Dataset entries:
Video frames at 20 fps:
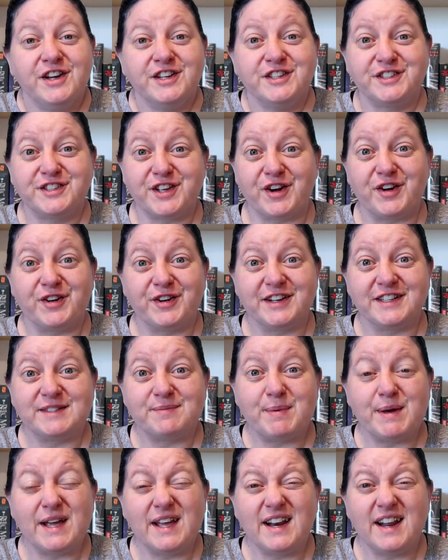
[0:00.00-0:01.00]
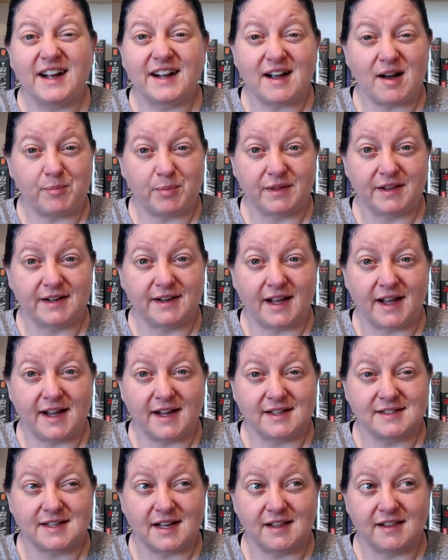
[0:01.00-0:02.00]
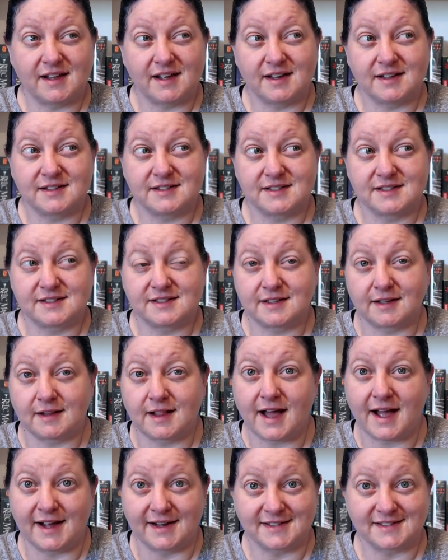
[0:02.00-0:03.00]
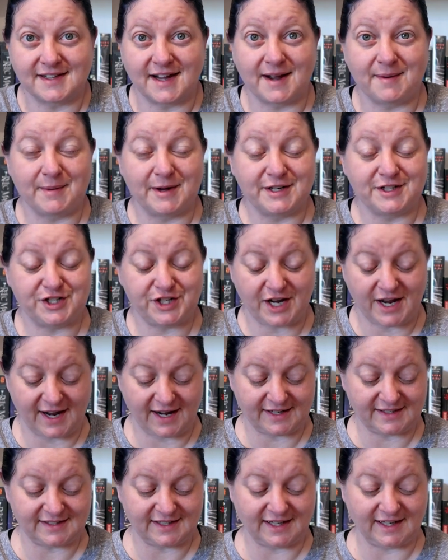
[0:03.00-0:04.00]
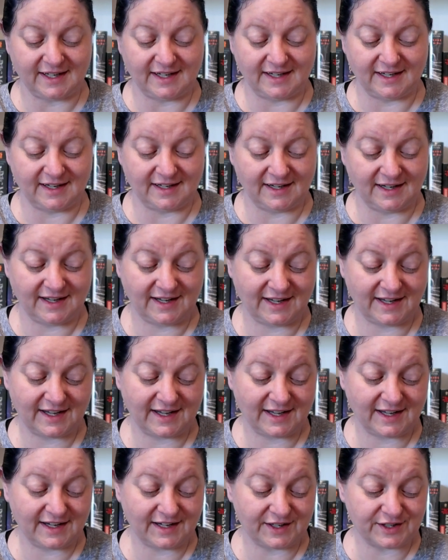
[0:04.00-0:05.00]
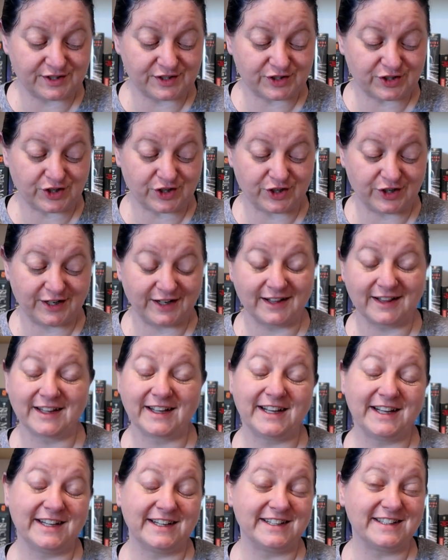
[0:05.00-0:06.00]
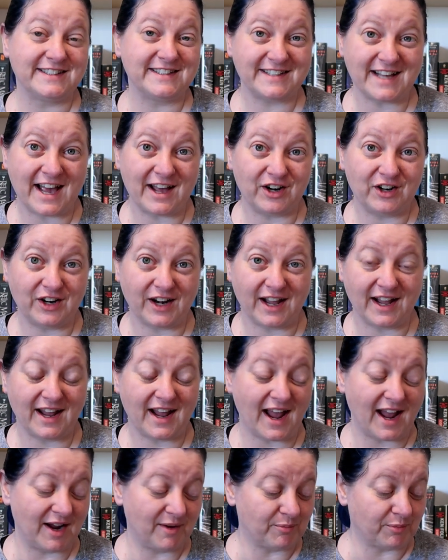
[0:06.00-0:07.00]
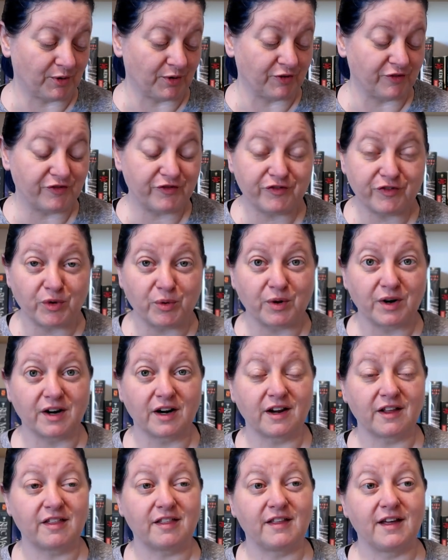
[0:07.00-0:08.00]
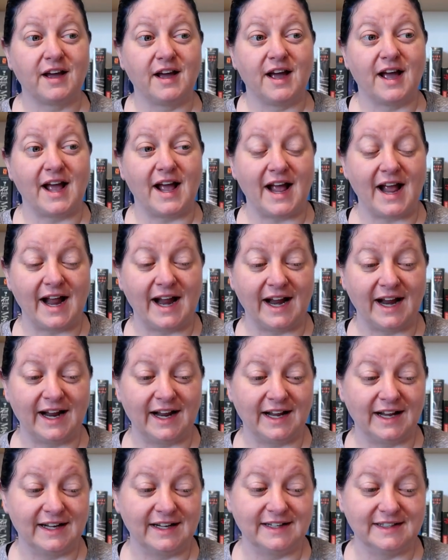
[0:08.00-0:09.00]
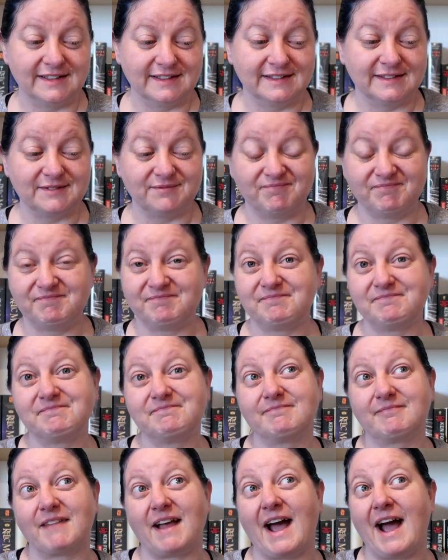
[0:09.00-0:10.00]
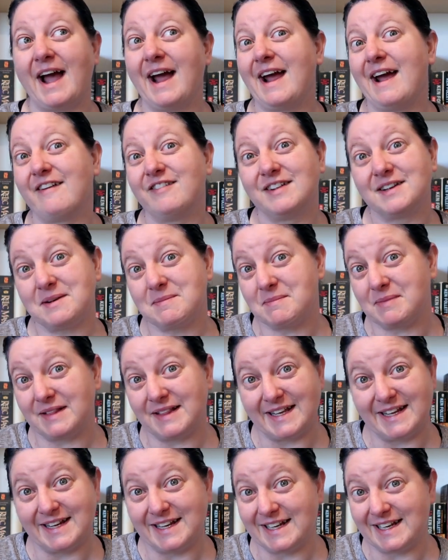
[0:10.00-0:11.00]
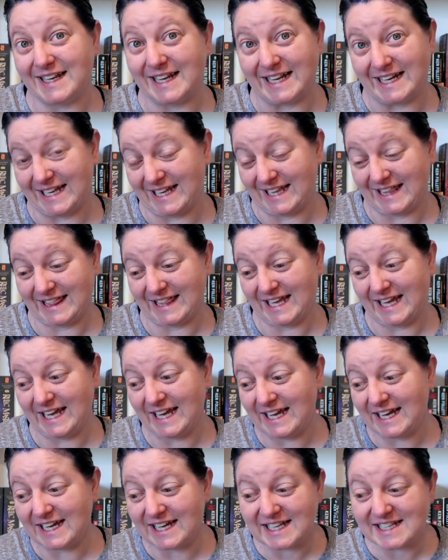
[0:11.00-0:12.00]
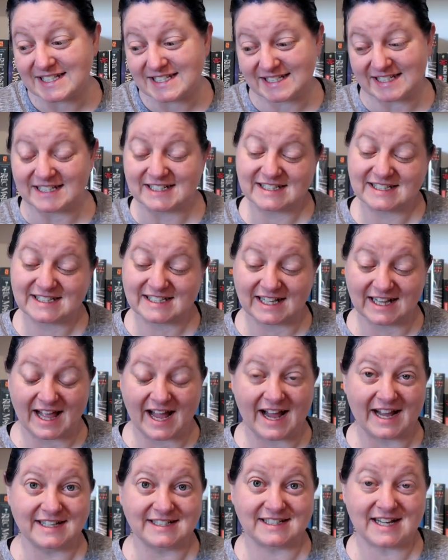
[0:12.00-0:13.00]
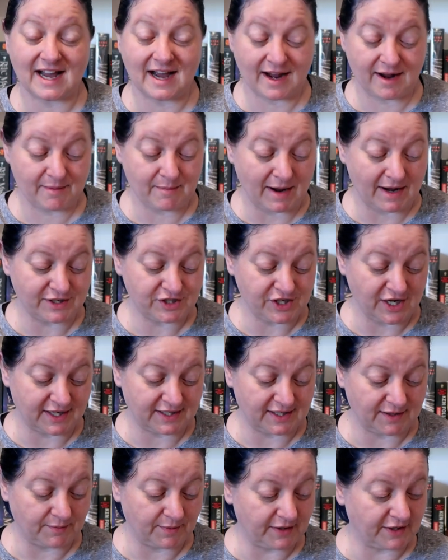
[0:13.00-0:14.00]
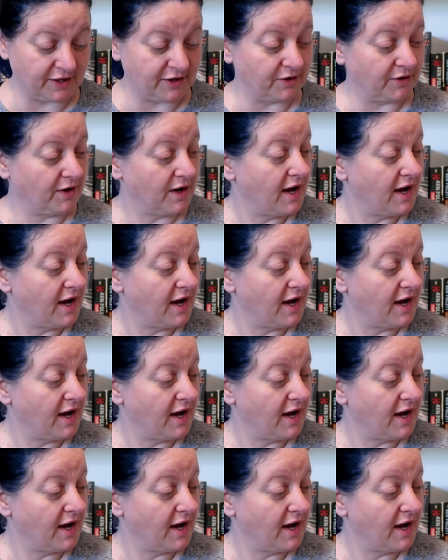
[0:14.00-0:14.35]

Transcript: So it's been a couple of days, I think, since the last time I checked in. It is currently Saturday, April 4th, and I haven't completed anything since the last time I checked in with you.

### Exercise
In the records above, find the line that contains "[0:00.00-0:01.00]". Print it and every later line exactly, omitting the pictures.

### Response box
[0:00.00-0:01.00]
[0:01.00-0:02.00]
[0:02.00-0:03.00]
[0:03.00-0:04.00]
[0:04.00-0:05.00]
[0:05.00-0:06.00]
[0:06.00-0:07.00]
[0:07.00-0:08.00]
[0:08.00-0:09.00]
[0:09.00-0:10.00]
[0:10.00-0:11.00]
[0:11.00-0:12.00]
[0:12.00-0:13.00]
[0:13.00-0:14.00]
[0:14.00-0:14.35]

Transcript: So it's been a couple of days, I think, since the last time I checked in. It is currently Saturday, April 4th, and I haven't completed anything since the last time I checked in with you.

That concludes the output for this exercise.